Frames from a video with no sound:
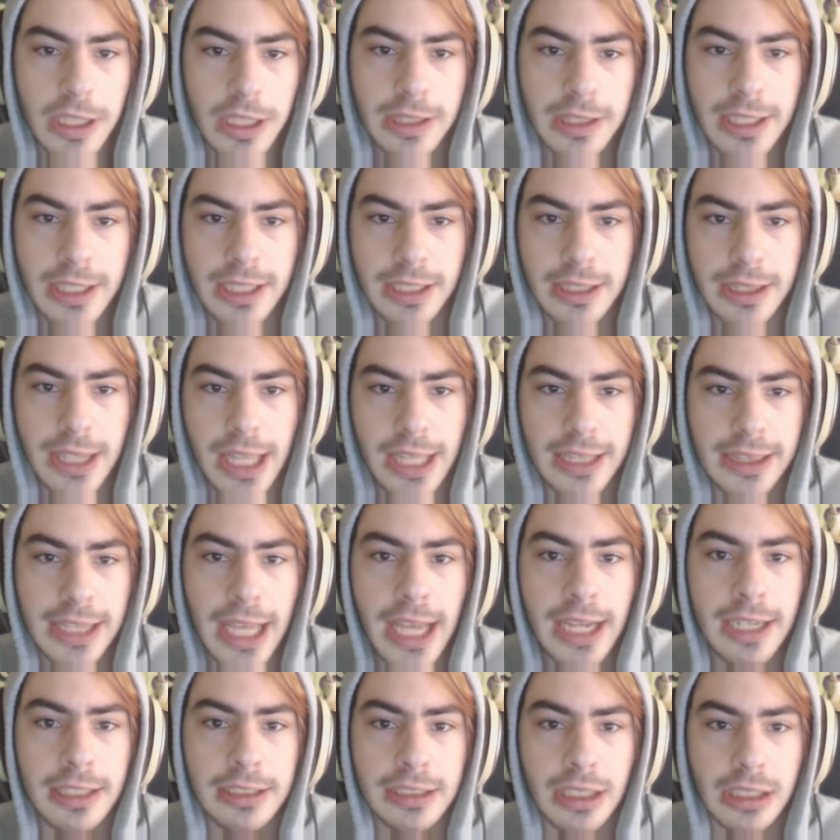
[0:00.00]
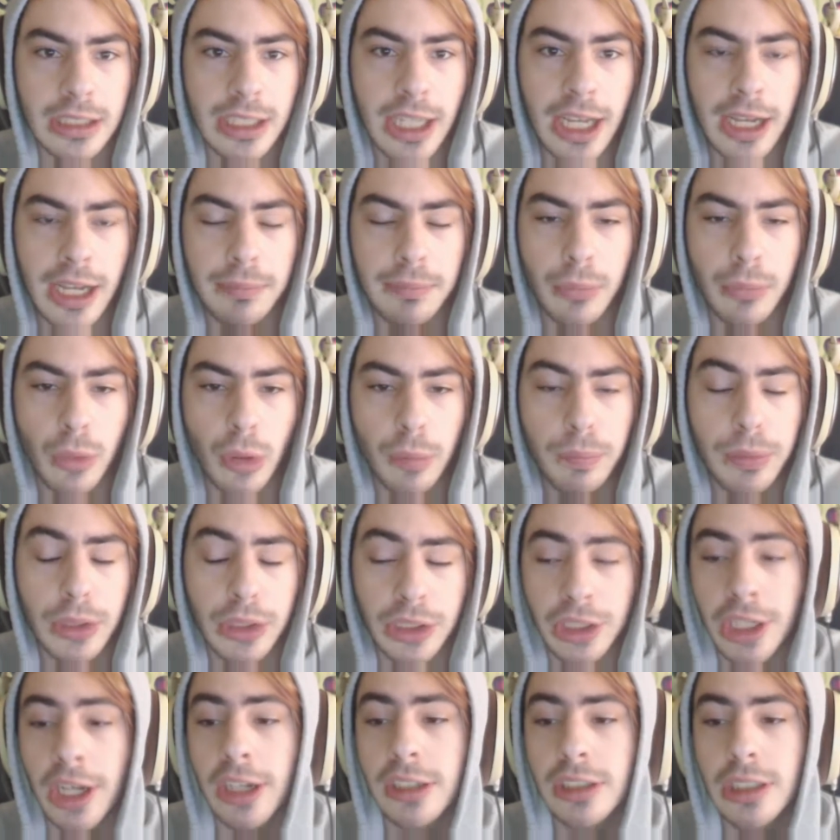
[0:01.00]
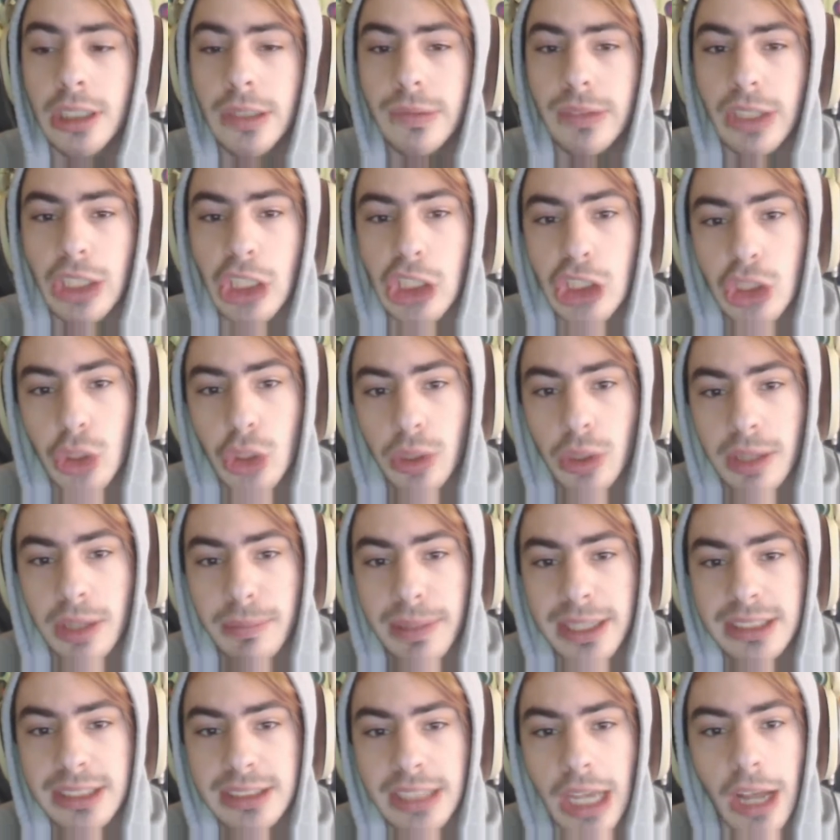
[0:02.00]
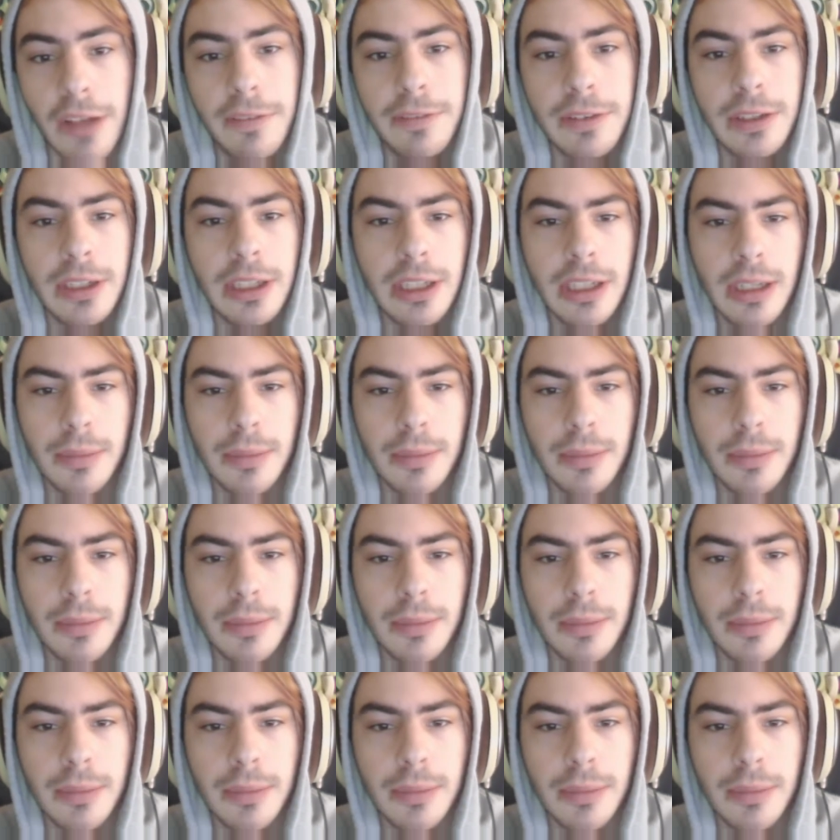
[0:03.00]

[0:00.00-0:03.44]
and I think that is a lot more productive than just doing it myself.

_Task instructions_: Restate every line of the data above word for word, with the images removed.

_Answer box_:
Frames from a video with no sound:
[0:00.00]
[0:01.00]
[0:02.00]
[0:03.00]

[0:00.00-0:03.44]
and I think that is a lot more productive than just doing it myself.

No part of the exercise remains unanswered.